Un mois seulement après l'ablation d'un de ses reins, Tiana Valisolalao, 45 ans, se sent en pleine forme. « J'arrive à monter les escaliers, je me surprends à courir. Je suis rentrée chez moi quatre jours après l'intervention et j'ai très vite arrêté les médicaments antidouleur », raconte cette résidente de Caluire, qui va bientôt reprendre son travail de consultante. Le 1er février, elle a été la première donneuse d'organe d'Europe à subir un prélèvement du rein par le nombril, une opération inédite, menée au service de transplantation de l'hôpital Edouard-Herriot (Lyon 8e). Cette technique, importée des Etats-Unis, permet notamment au patient de récupérer trois fois plus vite qu'avec les interventions classiques par cœlioscopie.
Avantage esthétique
« On ne fait plus qu'une seule incision. Il y a moins de douleurs postopératoires et un avantage esthétique avec une cicatrice presque invisible. Il ne faut pas oublier que les donneurs ne sont pas des malades », précise le professeur Xavier Martin, chef du service d'urologie et de chirurgie de la transplantation.

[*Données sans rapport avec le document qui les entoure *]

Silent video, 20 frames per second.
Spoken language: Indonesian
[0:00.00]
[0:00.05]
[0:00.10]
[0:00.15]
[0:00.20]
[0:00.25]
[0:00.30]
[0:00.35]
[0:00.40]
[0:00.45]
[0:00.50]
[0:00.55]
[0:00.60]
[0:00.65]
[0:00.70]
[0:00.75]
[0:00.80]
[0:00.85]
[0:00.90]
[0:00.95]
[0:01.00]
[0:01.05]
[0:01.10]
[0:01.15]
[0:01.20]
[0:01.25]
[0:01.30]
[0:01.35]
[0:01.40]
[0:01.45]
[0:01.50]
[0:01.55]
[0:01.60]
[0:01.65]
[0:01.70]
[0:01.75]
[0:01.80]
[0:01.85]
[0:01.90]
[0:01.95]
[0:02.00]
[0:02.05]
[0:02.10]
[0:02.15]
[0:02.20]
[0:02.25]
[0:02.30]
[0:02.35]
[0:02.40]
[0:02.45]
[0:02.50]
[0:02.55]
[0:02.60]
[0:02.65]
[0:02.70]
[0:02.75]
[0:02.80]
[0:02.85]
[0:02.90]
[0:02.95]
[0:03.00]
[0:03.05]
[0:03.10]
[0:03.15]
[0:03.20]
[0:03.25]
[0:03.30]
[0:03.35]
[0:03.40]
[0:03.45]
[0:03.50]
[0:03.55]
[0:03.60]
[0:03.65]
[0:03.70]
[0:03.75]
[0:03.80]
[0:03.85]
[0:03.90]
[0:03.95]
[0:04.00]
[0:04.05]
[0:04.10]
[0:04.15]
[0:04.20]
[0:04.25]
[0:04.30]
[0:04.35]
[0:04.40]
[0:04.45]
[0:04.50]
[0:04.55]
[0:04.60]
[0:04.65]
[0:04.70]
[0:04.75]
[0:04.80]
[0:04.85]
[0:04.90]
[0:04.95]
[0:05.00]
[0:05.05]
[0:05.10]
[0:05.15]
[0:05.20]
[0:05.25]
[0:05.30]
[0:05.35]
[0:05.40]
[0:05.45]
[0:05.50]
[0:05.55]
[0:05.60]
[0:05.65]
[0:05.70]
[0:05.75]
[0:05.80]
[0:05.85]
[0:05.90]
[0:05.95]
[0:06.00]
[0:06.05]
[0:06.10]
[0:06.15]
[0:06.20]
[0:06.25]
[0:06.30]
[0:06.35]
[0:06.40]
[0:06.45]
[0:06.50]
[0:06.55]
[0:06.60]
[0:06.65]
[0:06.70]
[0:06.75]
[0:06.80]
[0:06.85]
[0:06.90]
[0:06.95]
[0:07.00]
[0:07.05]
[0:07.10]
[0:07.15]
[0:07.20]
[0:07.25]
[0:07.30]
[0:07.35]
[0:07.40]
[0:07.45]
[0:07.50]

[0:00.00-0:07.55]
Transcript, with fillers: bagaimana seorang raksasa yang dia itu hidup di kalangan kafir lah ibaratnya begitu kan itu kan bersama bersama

Cette technique va-t-elle inciter plus de personnes à effectuer un don de rein de leur vivant ? « Ce n'est pas le but premier. Mais cela peut avoir cet effet », répond Xavier Martin. En France, un tiers des patients souffrant d'insuffisance rénale chronique ont pu obtenir une greffe, dont 10 % viennent d'un donneur vivant. « Il y a pénurie », constate le professeur Lionel Badet, chirurgien au service transplantation. Tania a, elle, décidé, il y a un an, de donner son rein, pour sauver Achille, son mari. « Et le résultat est excellent, pour elle comme pour moi », se réjouit-il.